Logan Hall’s 2024 vs. 2025: the sharpest comparison inside the signing
The most revealing comparison is not Houston versus Tampa Bay as organizations, but Logan Hall’s own 2024 versus 2025 outputs, because they sit side by side in the context and point to why the Texans’ role projection matters. In 2024, Hall produced 5. 5 sacks. In 2025, he fell to 1. 5 sacks despite starting 16 games. That gap suggests that raw starting volume did not translate into consistent finishing in the pass rush, at least in the most recent season described.
Still, the context also provides a counterweight: independent grading described him as a “middle-of-the-road interior defender, ” while also placing him 40th among 127 qualifiers “this past year, ” and another set of figures lists a 66. 8 overall grade, the 39th-best interior defender, along with 32 pressures and an 11. 1% win rate. Taken together, those details paint Hall as a player whose impact may register more in steady disruption than in sack totals alone, even if sacks are the headline statistic most easily compared year to year.

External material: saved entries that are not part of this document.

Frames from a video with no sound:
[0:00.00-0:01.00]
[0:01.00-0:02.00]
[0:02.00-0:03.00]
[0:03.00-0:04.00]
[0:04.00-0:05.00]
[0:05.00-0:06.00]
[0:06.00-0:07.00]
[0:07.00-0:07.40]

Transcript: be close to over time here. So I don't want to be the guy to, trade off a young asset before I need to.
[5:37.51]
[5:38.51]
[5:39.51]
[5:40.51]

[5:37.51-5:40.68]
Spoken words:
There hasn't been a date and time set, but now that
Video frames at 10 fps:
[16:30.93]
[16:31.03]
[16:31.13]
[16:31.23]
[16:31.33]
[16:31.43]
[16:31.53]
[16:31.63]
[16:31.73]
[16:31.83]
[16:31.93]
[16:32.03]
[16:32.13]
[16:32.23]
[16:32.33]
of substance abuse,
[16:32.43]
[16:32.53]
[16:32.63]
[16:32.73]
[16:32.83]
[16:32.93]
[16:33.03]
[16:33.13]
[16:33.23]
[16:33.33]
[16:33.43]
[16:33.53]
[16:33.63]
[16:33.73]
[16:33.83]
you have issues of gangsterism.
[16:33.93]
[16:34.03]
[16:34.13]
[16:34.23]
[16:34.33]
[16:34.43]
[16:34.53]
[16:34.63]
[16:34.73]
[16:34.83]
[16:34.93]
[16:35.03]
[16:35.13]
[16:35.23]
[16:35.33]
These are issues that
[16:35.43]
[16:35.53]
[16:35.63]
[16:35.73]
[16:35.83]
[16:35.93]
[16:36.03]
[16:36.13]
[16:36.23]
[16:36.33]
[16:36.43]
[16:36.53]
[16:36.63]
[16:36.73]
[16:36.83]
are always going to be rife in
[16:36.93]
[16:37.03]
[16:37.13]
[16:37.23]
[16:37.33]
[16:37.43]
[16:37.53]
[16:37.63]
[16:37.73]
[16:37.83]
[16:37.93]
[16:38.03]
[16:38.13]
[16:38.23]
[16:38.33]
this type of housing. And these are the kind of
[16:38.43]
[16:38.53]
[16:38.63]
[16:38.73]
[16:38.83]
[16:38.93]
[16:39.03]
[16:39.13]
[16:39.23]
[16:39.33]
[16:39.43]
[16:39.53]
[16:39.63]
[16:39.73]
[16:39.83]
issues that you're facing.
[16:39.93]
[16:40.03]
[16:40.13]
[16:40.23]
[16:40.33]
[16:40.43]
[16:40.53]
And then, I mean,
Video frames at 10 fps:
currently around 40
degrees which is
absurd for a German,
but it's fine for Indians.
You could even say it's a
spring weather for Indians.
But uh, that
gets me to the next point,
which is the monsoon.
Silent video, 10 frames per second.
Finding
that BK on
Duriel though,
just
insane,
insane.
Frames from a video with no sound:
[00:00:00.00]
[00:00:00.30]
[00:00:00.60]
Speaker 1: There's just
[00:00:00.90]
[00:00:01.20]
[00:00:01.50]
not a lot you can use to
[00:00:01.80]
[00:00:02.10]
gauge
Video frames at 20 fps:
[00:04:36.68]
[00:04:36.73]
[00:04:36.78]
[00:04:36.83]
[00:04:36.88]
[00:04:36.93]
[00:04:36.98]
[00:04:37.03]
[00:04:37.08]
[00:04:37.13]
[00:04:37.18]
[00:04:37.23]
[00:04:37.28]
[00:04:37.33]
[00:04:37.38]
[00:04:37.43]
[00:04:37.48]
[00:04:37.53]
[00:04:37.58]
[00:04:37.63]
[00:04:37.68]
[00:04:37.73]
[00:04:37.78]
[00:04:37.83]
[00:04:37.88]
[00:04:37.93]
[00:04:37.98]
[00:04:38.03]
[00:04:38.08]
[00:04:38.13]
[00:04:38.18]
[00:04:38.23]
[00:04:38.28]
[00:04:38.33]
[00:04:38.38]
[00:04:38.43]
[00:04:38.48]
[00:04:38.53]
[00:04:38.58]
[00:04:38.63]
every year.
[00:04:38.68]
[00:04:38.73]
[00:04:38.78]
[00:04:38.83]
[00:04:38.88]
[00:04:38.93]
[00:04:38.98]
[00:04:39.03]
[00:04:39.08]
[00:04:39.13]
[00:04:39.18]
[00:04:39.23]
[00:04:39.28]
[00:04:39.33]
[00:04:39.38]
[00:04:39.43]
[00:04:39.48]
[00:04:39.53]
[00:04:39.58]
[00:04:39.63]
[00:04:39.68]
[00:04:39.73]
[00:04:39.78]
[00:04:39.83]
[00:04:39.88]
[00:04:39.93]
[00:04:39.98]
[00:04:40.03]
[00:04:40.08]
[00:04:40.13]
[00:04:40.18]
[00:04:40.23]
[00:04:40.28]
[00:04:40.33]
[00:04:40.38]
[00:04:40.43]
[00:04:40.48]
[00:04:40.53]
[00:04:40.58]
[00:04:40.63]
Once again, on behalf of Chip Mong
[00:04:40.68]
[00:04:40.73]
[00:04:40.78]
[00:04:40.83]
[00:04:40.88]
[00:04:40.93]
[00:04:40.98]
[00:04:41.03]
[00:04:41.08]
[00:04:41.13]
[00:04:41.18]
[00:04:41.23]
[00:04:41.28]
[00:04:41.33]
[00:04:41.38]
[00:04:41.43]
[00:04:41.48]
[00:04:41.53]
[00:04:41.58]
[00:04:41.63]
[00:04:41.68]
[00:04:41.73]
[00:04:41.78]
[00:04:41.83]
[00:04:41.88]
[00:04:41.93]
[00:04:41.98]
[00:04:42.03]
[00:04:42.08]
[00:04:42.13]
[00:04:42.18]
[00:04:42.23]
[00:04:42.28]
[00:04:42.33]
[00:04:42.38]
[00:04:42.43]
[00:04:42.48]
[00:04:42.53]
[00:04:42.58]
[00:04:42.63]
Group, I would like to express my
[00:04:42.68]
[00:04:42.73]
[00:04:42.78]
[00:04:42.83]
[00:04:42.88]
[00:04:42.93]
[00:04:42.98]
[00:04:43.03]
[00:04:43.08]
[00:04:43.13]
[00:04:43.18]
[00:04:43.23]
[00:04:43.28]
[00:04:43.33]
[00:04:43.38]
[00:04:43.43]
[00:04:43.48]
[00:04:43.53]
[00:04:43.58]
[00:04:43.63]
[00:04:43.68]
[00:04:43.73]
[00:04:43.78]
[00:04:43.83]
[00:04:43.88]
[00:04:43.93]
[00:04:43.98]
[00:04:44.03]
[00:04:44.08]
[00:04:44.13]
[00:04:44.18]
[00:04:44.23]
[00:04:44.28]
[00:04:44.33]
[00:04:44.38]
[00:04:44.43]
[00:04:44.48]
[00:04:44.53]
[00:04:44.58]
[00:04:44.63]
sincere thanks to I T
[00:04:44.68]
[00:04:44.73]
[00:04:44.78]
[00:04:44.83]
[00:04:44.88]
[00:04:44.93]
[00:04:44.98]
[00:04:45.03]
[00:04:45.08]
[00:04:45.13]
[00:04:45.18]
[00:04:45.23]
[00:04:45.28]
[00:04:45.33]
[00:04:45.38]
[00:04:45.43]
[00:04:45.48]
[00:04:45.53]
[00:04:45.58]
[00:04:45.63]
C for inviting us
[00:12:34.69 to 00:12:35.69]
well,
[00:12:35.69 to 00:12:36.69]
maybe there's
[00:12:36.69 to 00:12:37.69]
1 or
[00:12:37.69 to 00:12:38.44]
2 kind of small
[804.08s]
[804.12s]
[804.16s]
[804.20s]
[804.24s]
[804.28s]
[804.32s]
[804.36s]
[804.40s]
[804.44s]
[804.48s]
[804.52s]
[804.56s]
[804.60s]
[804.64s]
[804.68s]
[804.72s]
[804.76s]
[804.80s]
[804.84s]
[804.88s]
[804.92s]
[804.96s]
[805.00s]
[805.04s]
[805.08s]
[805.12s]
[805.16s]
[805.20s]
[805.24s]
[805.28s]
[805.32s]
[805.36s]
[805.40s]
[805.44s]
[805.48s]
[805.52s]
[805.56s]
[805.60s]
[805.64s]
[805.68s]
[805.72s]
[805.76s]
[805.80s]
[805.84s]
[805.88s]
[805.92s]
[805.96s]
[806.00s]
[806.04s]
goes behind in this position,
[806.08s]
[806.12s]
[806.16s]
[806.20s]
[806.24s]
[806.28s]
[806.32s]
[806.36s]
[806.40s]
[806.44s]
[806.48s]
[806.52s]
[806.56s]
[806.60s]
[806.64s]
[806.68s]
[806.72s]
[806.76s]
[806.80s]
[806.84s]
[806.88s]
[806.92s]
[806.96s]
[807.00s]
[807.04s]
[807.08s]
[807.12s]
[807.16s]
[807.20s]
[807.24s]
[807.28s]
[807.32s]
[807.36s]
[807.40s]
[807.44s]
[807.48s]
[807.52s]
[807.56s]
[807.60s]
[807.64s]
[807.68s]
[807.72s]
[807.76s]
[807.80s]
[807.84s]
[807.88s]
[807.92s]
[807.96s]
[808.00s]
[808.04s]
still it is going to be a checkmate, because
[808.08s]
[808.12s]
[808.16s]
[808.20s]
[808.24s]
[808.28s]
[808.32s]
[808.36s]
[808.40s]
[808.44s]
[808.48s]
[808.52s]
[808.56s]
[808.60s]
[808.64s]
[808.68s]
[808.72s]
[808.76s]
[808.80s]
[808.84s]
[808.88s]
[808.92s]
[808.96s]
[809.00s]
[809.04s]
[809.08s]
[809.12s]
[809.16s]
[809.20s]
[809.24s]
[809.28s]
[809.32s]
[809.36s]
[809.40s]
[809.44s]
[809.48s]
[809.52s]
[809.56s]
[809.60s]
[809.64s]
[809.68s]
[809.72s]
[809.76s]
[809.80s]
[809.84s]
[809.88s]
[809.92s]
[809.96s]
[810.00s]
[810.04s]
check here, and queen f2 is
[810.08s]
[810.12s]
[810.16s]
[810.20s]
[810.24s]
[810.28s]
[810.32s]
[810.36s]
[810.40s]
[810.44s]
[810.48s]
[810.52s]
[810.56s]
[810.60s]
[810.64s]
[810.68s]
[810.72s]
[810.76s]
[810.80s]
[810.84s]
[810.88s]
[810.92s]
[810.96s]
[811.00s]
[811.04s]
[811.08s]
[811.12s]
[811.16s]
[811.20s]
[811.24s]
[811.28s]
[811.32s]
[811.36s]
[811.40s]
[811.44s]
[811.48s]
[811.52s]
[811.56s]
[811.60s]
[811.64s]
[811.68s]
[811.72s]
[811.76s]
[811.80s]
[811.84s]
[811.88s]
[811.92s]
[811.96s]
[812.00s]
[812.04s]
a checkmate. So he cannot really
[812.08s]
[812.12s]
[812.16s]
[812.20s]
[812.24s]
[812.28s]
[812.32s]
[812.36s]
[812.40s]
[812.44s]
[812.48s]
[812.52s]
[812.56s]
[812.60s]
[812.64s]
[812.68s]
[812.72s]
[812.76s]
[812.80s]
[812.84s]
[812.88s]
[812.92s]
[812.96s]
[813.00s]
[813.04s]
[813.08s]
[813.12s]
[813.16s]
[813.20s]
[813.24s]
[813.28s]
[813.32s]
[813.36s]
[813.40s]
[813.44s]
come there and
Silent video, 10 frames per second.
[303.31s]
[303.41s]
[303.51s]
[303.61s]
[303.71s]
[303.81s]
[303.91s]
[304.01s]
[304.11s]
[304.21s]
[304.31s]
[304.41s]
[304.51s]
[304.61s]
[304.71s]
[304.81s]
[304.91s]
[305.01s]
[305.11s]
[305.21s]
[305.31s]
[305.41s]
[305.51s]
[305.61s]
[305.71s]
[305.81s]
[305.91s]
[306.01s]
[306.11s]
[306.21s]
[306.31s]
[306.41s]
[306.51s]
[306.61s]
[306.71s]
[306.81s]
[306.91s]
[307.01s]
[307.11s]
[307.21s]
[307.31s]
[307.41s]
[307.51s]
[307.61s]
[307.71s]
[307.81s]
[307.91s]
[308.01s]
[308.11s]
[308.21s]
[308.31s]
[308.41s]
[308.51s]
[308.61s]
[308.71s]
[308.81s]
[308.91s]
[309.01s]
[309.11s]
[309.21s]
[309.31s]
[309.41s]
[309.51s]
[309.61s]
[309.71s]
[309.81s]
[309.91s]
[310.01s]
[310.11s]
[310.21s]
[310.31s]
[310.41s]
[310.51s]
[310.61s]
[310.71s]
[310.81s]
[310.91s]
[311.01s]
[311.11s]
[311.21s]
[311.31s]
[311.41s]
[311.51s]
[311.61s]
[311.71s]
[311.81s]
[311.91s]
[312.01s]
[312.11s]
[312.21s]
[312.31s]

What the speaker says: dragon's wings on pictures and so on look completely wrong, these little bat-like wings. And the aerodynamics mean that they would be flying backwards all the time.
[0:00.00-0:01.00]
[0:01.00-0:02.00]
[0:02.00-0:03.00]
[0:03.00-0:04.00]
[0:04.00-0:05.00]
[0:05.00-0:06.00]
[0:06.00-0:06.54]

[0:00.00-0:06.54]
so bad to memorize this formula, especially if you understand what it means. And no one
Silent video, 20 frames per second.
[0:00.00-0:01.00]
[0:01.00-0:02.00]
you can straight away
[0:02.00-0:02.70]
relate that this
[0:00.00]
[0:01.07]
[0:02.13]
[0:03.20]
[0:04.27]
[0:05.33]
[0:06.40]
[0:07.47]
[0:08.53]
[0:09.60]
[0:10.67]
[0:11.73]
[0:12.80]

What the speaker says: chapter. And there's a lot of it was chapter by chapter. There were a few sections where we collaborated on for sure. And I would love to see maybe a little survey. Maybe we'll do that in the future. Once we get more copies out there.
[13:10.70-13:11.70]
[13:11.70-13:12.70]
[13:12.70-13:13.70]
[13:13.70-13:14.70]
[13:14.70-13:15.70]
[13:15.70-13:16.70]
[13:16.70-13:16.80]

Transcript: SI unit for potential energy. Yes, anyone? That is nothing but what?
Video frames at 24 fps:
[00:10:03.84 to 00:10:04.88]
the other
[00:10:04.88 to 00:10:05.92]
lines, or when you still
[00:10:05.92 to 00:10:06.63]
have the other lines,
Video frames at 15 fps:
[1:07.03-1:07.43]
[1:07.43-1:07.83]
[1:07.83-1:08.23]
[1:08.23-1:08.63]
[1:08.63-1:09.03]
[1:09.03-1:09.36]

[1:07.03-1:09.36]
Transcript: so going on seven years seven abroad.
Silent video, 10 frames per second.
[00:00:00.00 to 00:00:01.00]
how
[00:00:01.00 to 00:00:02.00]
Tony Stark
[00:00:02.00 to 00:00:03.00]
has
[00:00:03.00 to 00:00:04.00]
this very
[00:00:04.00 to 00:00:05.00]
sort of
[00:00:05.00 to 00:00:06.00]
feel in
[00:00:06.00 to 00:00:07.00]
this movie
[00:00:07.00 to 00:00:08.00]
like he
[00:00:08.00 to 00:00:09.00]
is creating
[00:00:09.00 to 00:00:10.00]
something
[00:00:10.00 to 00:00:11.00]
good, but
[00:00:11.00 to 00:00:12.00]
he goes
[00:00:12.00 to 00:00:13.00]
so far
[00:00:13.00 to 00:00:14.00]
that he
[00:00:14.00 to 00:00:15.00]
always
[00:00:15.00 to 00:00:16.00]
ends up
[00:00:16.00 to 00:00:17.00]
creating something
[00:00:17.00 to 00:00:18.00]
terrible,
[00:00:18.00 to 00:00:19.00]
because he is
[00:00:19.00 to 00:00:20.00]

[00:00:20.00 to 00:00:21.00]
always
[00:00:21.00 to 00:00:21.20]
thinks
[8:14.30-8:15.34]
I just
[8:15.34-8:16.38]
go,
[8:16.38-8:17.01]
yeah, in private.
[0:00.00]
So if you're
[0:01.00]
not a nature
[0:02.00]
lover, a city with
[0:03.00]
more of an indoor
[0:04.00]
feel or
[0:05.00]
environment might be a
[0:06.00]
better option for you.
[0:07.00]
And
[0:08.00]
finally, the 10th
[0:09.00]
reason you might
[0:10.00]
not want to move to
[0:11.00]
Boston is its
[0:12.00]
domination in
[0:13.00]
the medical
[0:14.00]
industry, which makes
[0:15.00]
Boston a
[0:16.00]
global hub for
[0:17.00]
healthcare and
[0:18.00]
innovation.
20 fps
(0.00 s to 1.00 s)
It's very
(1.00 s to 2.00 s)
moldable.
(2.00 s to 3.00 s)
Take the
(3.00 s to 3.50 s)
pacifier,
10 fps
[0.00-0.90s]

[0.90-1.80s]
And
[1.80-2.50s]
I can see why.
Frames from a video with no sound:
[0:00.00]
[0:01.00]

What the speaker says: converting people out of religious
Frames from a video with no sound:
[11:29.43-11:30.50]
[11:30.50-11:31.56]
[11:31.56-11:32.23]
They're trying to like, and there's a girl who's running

| Category | 2024 (Buccaneers) | 2025 (Buccaneers) |
|---|---|---|
| Starts | 10 | 16 (career-high) |
| Sacks | 5. 5 | 1. 5 |
| Total tackles | 28 | 39 (career-high) |
| Tackles for loss | 6 | 2 |
| Quarterback hits | 10 | 6 |
Houston’s usage question: depth behind Hunter and Anderson versus Tampa Bay’s workload
Placing the Texans’ likely deployment next to Hall’s Buccaneers usage clarifies the bet. Tampa Bay gave him meaningful time—66 appearances, 39 starts—yet kept his defensive snap share under 60% in every season described. Houston, meanwhile, already has two defensive ends positioned to “command snaps, ” which implies Hall’s playing time could again tilt toward a managed role rather than a full-time workload, especially if he is used inside on passing downs as suggested.
Analysis: That similarity in usage constraints is the point of the comparison: Houston is not necessarily paying for a workhorse who must be on the field for a dominant snap share. Instead, the contract aligns with a targeted expectation—Hall as a more-than-serviceable option behind the primary ends, potentially leveraged for interior rush opportunities. The production swing from 2024 to 2025 suggests the Texans’ success with this signing may depend less on starts and more on whether that specialized deployment can turn pressures into sacks more reliably than it did in his 2025 season.
The finding from this comparison is that the Texans are making a two-year commitment to a player whose most recent season showed starter-level volume without starter-level sack finishing, while his grading and pressure-related figures suggest steady disruption. The next concrete test is Hall’s first season with Houston heading into the 2026 season under the terms already agreed. If Logan Hall maintains the pressure and interior-defender grading described while converting more of that activity into sack production, the comparison suggests Houston’s role-based bet will look closer to his 2024 impact than his 2025 totals.